Viele kleine Schritte, die die Bäckerei Hercules, die Kretzschmar seit 1978 betreibt, zu einer besonderen Bäckerei gemacht haben. Sechs Mitarbeiter in der Backstube und vier im Verkauf helfen dabei. "In diesem Betrieb geht Vertrauen vor Gehorsam, Selbstbestimmung vor Autorität", hängt als Betriebsphilosophie an der Wand. Georg Kretzschmar geht ungewohnte Wege. Und nachhaltige. Aus Überzeugung, vor allem aber, weil es oft die besseren Wege sind.

So verwendet der Bäckermeister ausschließlich Zutaten aus biologischem Anbau. "Nicht, um in die Bio-Ecke zu kommen, sondern nur, weil ich so die qualitativ hochwertigsten Produkte bekomme", sagt er.

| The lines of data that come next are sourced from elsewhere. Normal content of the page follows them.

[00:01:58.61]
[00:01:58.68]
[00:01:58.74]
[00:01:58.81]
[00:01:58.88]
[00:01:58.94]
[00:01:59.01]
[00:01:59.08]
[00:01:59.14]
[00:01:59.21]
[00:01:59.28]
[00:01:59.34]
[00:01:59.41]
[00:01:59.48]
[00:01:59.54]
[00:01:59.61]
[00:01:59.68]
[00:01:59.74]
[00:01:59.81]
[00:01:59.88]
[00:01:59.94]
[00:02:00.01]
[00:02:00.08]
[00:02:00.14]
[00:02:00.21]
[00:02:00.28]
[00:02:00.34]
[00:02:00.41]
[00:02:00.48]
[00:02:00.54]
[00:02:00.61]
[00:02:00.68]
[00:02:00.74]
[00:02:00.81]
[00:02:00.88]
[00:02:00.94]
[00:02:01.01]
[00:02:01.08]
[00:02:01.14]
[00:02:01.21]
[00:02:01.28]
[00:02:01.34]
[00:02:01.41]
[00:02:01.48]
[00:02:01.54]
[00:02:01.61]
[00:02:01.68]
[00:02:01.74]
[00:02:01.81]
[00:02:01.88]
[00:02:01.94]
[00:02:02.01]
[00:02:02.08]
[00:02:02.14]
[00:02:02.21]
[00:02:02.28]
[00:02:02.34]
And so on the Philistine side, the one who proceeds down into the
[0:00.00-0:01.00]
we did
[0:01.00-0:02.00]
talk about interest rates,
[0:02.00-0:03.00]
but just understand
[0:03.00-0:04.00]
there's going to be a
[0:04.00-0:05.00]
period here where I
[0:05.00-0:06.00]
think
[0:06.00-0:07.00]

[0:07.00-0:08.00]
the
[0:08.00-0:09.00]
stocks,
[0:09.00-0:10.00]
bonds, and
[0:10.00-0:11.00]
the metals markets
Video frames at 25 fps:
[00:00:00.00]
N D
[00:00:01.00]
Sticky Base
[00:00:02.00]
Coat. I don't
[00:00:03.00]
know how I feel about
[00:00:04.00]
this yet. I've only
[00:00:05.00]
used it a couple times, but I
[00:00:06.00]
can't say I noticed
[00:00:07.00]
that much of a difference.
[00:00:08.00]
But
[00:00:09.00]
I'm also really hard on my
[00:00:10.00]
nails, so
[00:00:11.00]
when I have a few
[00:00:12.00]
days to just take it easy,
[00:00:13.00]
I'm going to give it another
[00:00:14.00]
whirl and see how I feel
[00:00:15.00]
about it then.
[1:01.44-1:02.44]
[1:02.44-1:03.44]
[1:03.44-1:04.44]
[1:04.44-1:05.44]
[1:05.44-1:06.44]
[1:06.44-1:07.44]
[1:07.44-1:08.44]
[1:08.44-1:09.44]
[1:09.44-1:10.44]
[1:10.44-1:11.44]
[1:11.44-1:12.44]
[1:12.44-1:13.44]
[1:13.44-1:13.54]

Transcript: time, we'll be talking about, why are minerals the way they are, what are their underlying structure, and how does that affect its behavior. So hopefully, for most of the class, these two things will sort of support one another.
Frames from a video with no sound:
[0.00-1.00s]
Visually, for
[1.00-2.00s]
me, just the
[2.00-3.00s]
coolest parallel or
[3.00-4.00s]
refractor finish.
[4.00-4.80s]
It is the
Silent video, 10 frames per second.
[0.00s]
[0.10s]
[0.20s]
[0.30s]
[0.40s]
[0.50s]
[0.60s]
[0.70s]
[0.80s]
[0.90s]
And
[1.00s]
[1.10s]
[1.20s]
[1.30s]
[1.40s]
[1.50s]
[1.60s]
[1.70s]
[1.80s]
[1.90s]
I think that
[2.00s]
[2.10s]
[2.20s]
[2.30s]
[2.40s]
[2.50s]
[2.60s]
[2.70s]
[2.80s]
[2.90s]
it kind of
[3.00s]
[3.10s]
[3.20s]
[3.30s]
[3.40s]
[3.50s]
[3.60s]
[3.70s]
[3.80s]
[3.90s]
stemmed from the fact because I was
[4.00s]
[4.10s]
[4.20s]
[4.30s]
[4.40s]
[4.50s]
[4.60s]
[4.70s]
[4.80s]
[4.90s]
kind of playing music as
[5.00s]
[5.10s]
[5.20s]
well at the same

Nach dieser Philosophie arbeiten immer mehr Läden in Düsseldorf. Produkte aus biologischem Anbau boomen. Zahlreiche Bio-Supermärkte und Geschäfte überall in der Stadt zeugen davon. So viele gibt es da mittlerweile von, dass in Zusammenarbeit mit der Lokalen Agenda ein eigener Öko-Stadtplan mit allen Adressen erschienen ist.

Eine davon ist Martin Lessings Laden El-Martin an der Nordstraße. Der 47-Jährige verkauft dort ausschließlich Produkte, die aus fairem Handel stammen; Kaffee, dessen Bauern von den Verkaufserlösen leben können oder Spielzeug, das nicht von Kindern hergestellt wurde. Lessing ist Pionier. Denn er ist der einzige, der einen Eine-Welt-Laden als Händler betreibt, der also von seinen Erlösen leben muss. Bisher waren die Eine-Welt-Läden eine Domäne von Ehrenamtlern.

Vielleicht ist das mit ein Grund dafür, dass die Fairhandels-Bewegung noch immer ein Nischendasein fristet. "Anders als etwa die Bio-Lebensmittelhändler hat die Fairhandelsbewegung nicht von Anfang auf professionelle Strukturen gesetzt", sagt Lessing. Negativer Nebeneffekt: viele der Läden leiden unter abseitigen Lagen und wegen der Ehrenamtlichkeit ständig rotierenden Mitarbeitern.

Anders bei Lessing. Im Inneren dominieren helle Holztöne, Martin Lessing selbst oder eine seiner drei Mitarbeiterinnen empfangen die Kunden zu normalen Öffnungszeiten. Überhaupt will Martin Lessing ein normales Geschäft führen. Sein Ansatz ist dabei ähnlich, wie der von Bäcker Kretzschmar: "Ich will über die Qualität meiner Produkte die Kundschaft locken, der Fairhandelsgedanke steht erst an zweiter Stelle", sagt Lessing. Nur so könne das Randgruppen-Image der Branche aufgehoben werden.

Dafür hat Lessing mit einigen Traditionen des Eine-Welt-Handels gebrochen. Die Eintrittsschwelle für Normalkunden ist gesenkt. "Früher musste man erstmal an einer Reihe politischer Statements vorbei - das hält die Normalkundschaft aber eher ab", sagt Lessing. Stattdessen gibt es zu jedem Produkt eine Geschichte. Über dessen Tradition etwa oder dessen Produzent. Einkaufen als Erlebnis. Und dabei auch noch Gutes tun.